I have a remote with a history that looks like this:
As you can see O and P are merge commits and both of them closed their old branch so now there's only one branch.
I want to squash C-D-E-G-J-K-L-N into one commit and F-H-I-M into an other commit because they are just tiny commits cluttering the history.
Locally I managed to squash C-D-E-G-J-K-L-N using the method described in the answer by John O'M. to this question, like this:
git checkout -b squashing-1 N
git reset --soft C~
git commit -m "Squashed history"
git replace N [ID_of_the_commit_i_just_made]
and this works, locally git log
from main-branch correctly reports Q, P, O, X, M, I, etc. (X is the new squashed commit).
From here the next steps would be to (1) check out the main branch and merge in the changes, (2) delete the temporary local branch, then (3) push the changes to the remote repo. But (1) and (3) report Already up to date or Everything is up to date since there are no actual changes to tree which is exactly the point of all this.
I've tried using git push --force origin main-branch
and git push --force-with-lease origin main-branch
too but i got the same result: Everything is up to date.
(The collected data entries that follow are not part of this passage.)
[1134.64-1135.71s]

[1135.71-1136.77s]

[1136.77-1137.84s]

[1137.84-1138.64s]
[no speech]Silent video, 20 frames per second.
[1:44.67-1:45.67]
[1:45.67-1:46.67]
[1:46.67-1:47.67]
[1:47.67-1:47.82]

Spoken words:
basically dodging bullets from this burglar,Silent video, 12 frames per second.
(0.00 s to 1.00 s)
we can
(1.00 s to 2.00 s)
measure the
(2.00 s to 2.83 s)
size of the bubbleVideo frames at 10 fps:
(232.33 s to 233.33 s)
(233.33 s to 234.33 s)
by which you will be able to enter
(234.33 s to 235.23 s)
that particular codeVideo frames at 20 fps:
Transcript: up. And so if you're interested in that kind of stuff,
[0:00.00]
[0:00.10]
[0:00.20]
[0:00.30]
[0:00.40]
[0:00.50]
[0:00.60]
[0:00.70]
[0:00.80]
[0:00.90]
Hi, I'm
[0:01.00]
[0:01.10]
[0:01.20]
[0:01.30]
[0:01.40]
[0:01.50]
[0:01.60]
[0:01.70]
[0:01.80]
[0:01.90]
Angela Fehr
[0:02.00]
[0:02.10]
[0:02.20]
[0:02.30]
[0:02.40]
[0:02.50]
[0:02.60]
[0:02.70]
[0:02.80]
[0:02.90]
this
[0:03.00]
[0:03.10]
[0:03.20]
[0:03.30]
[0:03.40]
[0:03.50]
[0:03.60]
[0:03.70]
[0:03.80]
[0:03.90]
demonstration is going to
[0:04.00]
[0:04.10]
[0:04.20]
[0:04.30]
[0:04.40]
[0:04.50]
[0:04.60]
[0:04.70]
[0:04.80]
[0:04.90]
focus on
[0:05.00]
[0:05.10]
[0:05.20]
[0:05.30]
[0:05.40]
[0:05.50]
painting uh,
How can I correctly merge in these history changes and push them to BitBucket without having to re-create the entire repo?
You essentially have a choice to make: do you wish to make everyone use the replacement references, or do you prefer to rewrite the entire repository and make everyone have a big flag-day during which they switch from "old repository" to "new repository"? Neither method is particularly fun or profitable. :-)
How replacements work
What git replace
does is to add a new object into the Git repository and give it a name in the refs/replace/
name-space. The name in this name-space is the hash ID of the object that the new object replaces. For instance, if you're replacing commit 1234567...
, the name of the new object (whose ID is not 1234567...
—for concreteness, let's say it's fedcba9...
instead) is refs/replace/1234567...
.
The rest of Git, when looking for objects, checks first to see if there is a refs/replace/<hash-id>
object. If so (and replacing is not disabled), the rest of Git then returns the object to which the refs/replace/
name points, instead of the actual object. So when some other part of Git reads some commit that says "my parent commit is 1234567...
", that other part of Git goes to find 1234567...
, sees that refs/replace/1234567...
exists, and returns object fedcba9...
instead. You then see the replacement.
If you do not have the reference refs/replace/1234567...
, though, your Git never swaps in the replacement object. (This is true whether or not you have the replacement object. It's the reference itself that causes the replacement to occur. Having the reference guarantees that you have the object.)
Hence, for some other Git to execute this same replacement process, you must deliver the refs/replace/
reference to that other Git.
Transferring replacements from one Git to another
In general, you would push such objects with:
git push <repository> 'refs/replace/*:refs/replace/*'
(or specifically list the one replace reference you wish to push). To fetch these objects:
git fetch <repository> 'refs/replace/*:refs/replace/*'
(You can add this fetch refspec to the fetch
configuration in each clone. Using git fetch
or git fetch <repository>
will then automatically pick up any new replacement objects pushed. Pushing is still a pain, and of course this step has to be repeated on each new clone.)
Note that neither refspec here sets the force flag. It's up to you whether you want to force-overwrite existing refs/replace/
references, should such a thing happen.
Rewriting a repository
Alternatively, once you have replacements in place, you can run a repository-copying operation—by this, I mean a commit-by-commit copy, not a fast copy like git clone --mirror
—such as git filter-branch
. If this copying operation is run without disabling replacements, the replaced objects are not copied; instead, their replacements are copied. Hence:
git filter-branch --tag-name-filter cat -- --all
has the side effect of "cementing replacements" forever in the copied repository. You may then discard all the original references and all the replacement references. (The easy way to do this is to clone the filtered repository.)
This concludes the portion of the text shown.